The safety of after dark driving depends partly on the retro-reflective property of road signs, pavement markings, and other traffic control devices. However, measurements of this property, which is the material's ability to bounce light back from a vehicle's headlights, have varied by as much as 20 to 40 percent between available instruments and from laboratory to laboratory. These variations and the lack of national calibration standards for retro-reflectivity can lead to difficulties between signage manufacturers and buyers representing state departments of transportation.

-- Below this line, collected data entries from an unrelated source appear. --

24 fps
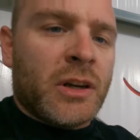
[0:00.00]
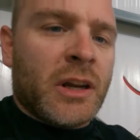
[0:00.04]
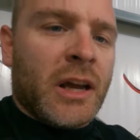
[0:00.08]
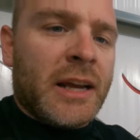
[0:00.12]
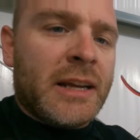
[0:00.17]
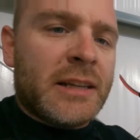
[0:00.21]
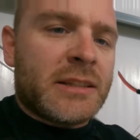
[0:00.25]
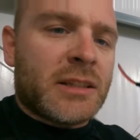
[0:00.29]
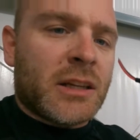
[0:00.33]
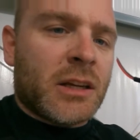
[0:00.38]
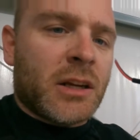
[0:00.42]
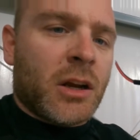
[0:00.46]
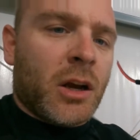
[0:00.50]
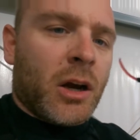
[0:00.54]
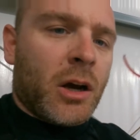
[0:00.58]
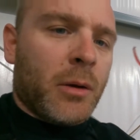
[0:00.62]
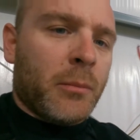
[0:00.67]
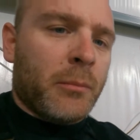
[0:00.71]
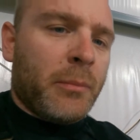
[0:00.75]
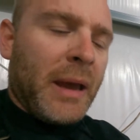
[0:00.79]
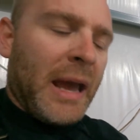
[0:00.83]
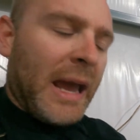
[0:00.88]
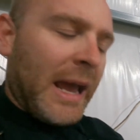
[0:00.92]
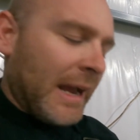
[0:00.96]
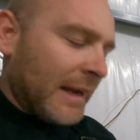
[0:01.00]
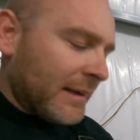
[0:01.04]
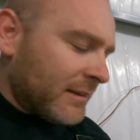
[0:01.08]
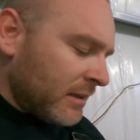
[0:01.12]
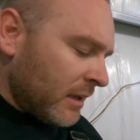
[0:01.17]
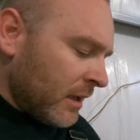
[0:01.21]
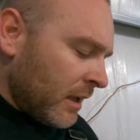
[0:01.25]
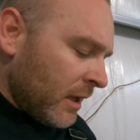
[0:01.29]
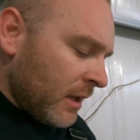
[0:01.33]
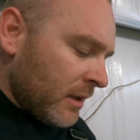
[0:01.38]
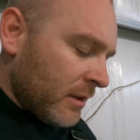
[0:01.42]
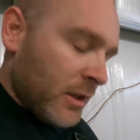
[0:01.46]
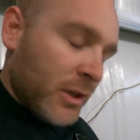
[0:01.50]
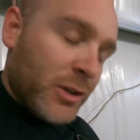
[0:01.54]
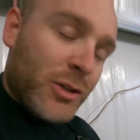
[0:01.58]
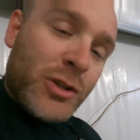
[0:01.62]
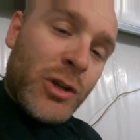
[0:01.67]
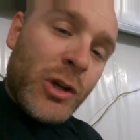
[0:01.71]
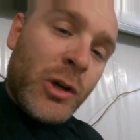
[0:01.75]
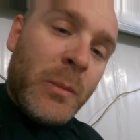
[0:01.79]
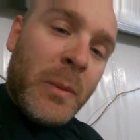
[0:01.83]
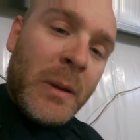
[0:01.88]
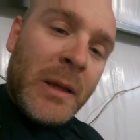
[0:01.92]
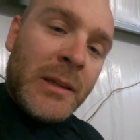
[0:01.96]
nice and compact. The
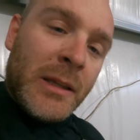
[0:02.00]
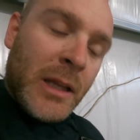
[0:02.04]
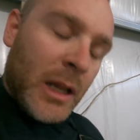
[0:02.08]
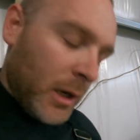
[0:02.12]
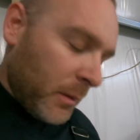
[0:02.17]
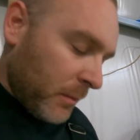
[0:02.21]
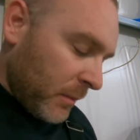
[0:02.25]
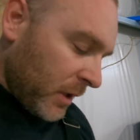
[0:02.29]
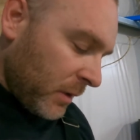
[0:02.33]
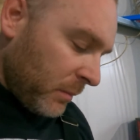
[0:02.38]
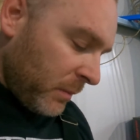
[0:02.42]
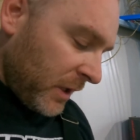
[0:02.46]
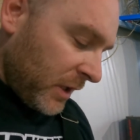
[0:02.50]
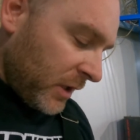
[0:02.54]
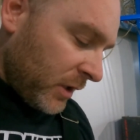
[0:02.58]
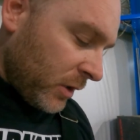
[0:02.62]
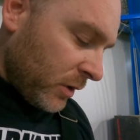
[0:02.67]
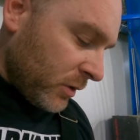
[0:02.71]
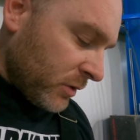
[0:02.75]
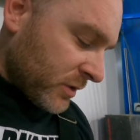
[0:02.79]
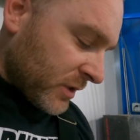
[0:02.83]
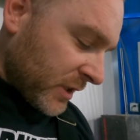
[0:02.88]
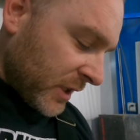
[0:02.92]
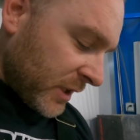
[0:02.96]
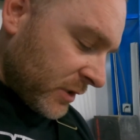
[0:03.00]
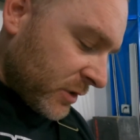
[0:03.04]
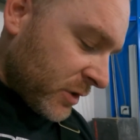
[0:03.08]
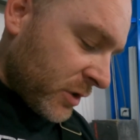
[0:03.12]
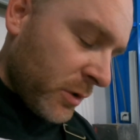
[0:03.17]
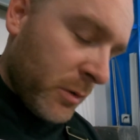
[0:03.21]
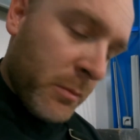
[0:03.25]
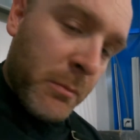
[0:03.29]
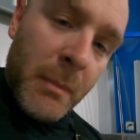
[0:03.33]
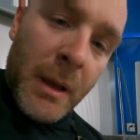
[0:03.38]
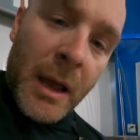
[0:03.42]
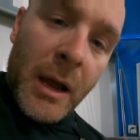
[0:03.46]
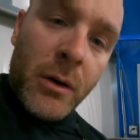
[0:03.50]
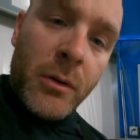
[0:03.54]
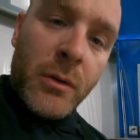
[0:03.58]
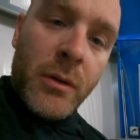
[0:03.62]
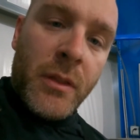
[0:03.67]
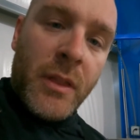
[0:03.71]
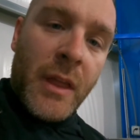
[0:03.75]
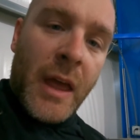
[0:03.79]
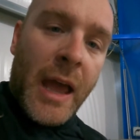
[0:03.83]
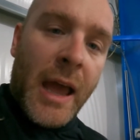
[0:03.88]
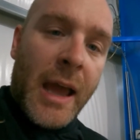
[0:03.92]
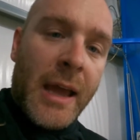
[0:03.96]
tubing that I'm gonna be using to
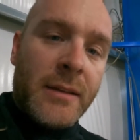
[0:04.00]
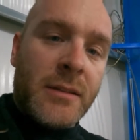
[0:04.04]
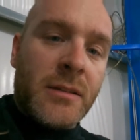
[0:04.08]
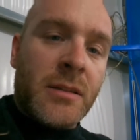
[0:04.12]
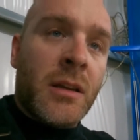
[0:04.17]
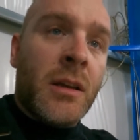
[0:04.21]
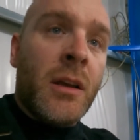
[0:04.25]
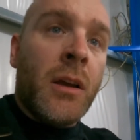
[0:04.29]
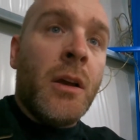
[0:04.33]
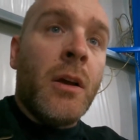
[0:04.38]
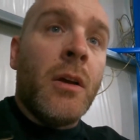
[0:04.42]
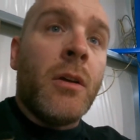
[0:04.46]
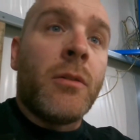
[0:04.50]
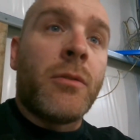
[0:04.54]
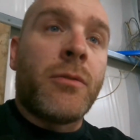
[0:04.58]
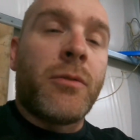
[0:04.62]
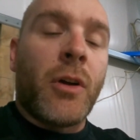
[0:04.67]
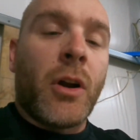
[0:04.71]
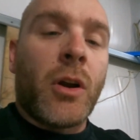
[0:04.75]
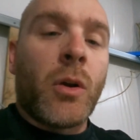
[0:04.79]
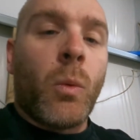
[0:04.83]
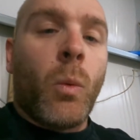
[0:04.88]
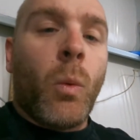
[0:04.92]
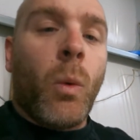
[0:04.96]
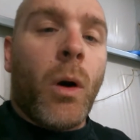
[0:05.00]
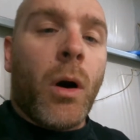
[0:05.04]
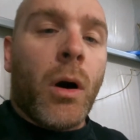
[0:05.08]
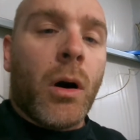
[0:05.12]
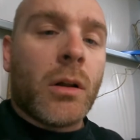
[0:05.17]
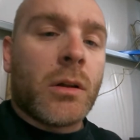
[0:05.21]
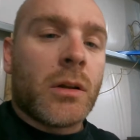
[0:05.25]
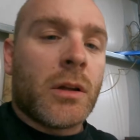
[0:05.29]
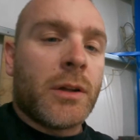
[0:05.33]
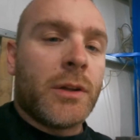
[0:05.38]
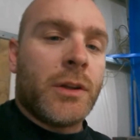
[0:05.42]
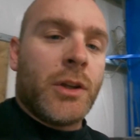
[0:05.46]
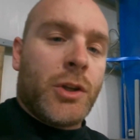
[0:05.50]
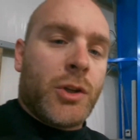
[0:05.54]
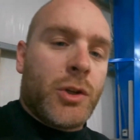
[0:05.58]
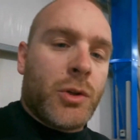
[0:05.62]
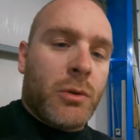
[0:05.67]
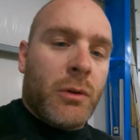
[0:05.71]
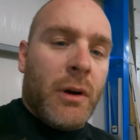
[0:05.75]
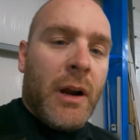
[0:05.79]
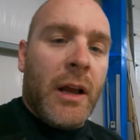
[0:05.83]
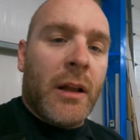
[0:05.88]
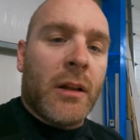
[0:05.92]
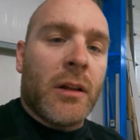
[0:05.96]
mount that front wall on the
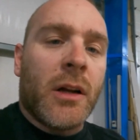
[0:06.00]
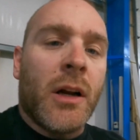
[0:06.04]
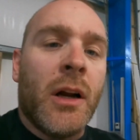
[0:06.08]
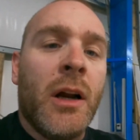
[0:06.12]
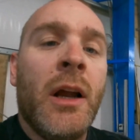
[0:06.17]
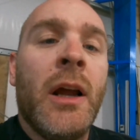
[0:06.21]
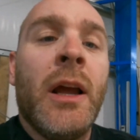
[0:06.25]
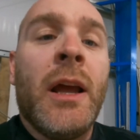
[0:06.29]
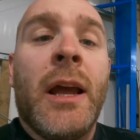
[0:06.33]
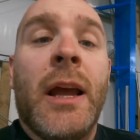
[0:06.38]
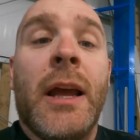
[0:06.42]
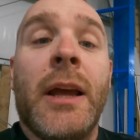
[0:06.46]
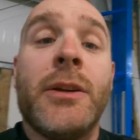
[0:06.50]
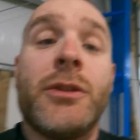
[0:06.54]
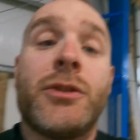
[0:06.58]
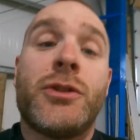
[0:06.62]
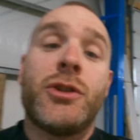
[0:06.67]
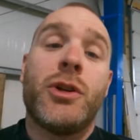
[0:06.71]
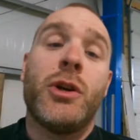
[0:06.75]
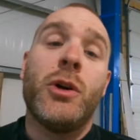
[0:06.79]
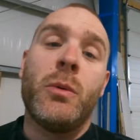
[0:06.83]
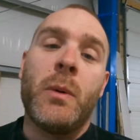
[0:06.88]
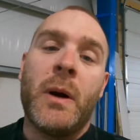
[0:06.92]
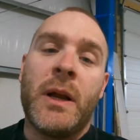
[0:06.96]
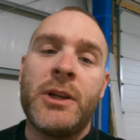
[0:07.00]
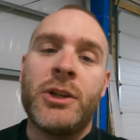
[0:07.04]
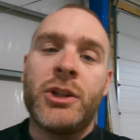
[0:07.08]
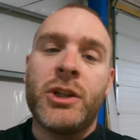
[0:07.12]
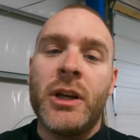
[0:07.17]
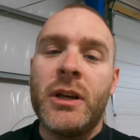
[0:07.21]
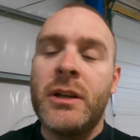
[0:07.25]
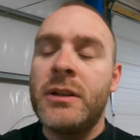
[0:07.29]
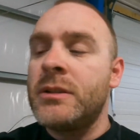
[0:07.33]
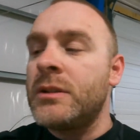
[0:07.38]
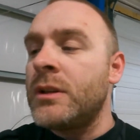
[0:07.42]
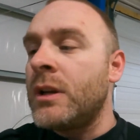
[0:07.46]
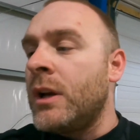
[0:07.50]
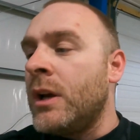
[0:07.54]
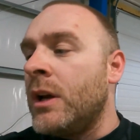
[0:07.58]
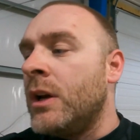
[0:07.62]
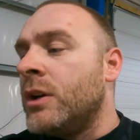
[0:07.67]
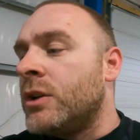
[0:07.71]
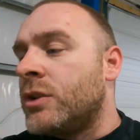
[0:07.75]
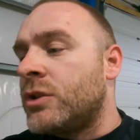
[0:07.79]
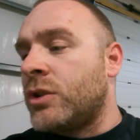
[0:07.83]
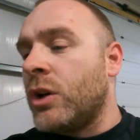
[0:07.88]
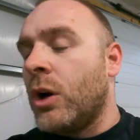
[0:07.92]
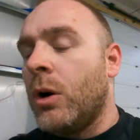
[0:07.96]
trailer is 2 inches.
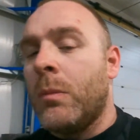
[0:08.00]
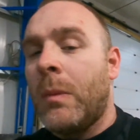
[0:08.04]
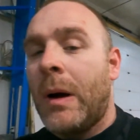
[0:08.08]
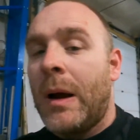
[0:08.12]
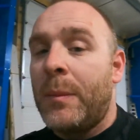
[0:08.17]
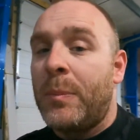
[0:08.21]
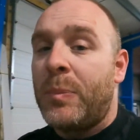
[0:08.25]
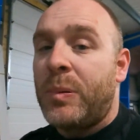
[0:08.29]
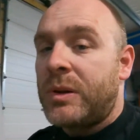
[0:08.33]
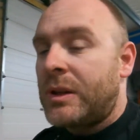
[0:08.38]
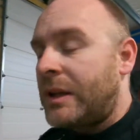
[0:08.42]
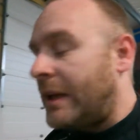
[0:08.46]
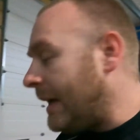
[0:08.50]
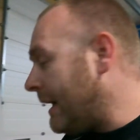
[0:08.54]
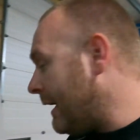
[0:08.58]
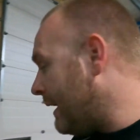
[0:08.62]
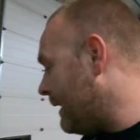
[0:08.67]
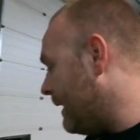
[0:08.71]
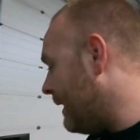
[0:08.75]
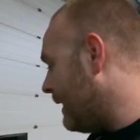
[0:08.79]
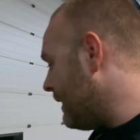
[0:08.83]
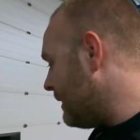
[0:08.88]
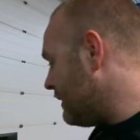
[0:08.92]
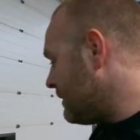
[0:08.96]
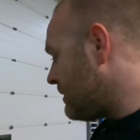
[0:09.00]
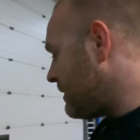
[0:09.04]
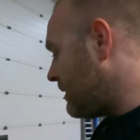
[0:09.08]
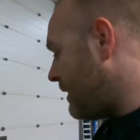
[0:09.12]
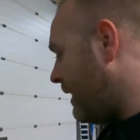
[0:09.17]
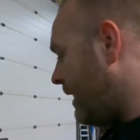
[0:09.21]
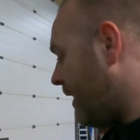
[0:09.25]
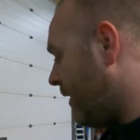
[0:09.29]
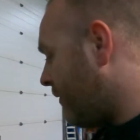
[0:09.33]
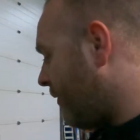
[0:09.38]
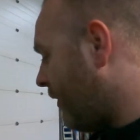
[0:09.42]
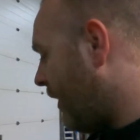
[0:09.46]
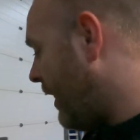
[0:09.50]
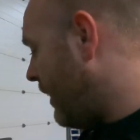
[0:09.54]
So my plan is if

In order to resolve these variations and to establish industry standards, the National Institute of Standards and Technology (NIST) has established the Center for High-Accuracy Retro-reflection Measurements. The heart of the new center is a dedicated reference instrument: a high-precision, six-axis goniometer designed by Dynamic Structures and Materials, LLC (DSM) and installed at NIST's Gaithersburg, MD facility. The goniometer provides closed loop control of six independent degrees of freedom and travels 30 meters on a precision rail assembly. The system's robust design is large enough to accommodate actual road signs such as the octagonal STOP sign used in the U.S. (approximately 1 meter diameter).

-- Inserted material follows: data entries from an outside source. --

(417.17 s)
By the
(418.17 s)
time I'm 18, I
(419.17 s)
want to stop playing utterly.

Figure 1: System's robust design is large enough to accommodate actual road signs

A 50-meter black tunnel houses the goniometer to eliminate stray illumination that could interfere with researchers' measurements. During experimentation, light is projected from a source (representing a headlight) onto a test object such as a road sign or pavement marking. The light is retro-reflected to a photometer, which measures the amount of returning light (simulating what a vehicle's driver might see). Measurements in the facility are traceable to the candela, a SI unit maintained by NIST.

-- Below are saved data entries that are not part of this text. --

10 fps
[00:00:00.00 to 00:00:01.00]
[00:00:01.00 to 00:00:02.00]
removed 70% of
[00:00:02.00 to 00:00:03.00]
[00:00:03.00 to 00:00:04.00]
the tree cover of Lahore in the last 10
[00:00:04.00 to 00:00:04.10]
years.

System specifications for high angular resolution
The specifications for high angular resolution and accuracy in the goniometer's operation resulted from the desire to use the equipment as a research instrument as well as a calibration device. Vertical deviation of the goniometer system's center over the 30-meter rail length is within ±0.75 mm, and horizontal deviation of the center is within ±1.0 mm. Table 1 shows the final system specifications:


Table 1: Final System Specifications

As part of the system's post-installation characterization, NIST determined that for any one axis move, the system's sphere of confusion is an ellipsoid of dimension 0.35 millimeters in the vertical direction and 0.12 millimeters in the horizontal direction.
Researchers at a remote PC control the motion of the system's axes through custom software written under National Instruments' (NI) LabWindows software. MXI-3 technology, a PCI master/slave system, couples the remote PC via a fiber-optic data link running the length of the hallway to a National Instruments PXI-1002 chassis incorporated into the goniometer's structure. The PXI chassis also houses two NI PXI-7334 stepper motor motion cards and an NI PXI-8421/2 card to provide an interface for RS-485 communication with the system's 30-meter linear encoder.

DSM also incorporated an enclosure in the system's structure to protect the stepper motor drives and two NI UMI-7764 Universal Motion Interfaces. The UMI boxes provide connections for step and direction signals from the motion controllers to the stepper motor drives as well as connections for the majority of the position encoders. E-stop switches installed on the goniometer frame in easy reach of any bystander are routed to relays that disable power to the system's motors.

Precision motion control system
The accuracy of the goniometer's motion control system over such large motion ranges is made possible through the use of high-end motion components and sensors. Five-phase Vexta Nanostep CFKII 569 stepping motors were chosen to produce precision motion for the three rotational axes of the goniometer. Two-phase Vexta CSK 268MAT stepping motors drive the linear axes of motion. When set at the smallest step angle, the five-phase Vexta stepper motors have 125,000 steps per revolution. DSM successfully coupled the stepper motors to high accuracy harmonic drives with a 160:1 gear reduction that yielded a potential resolution of greater than 20 million steps per revolution. Using rotary encoders to provide position feedback, actual closed-loop minimum step size for the three rotational axes was less than 0.0002 degrees or 1.8 million steps per revolution.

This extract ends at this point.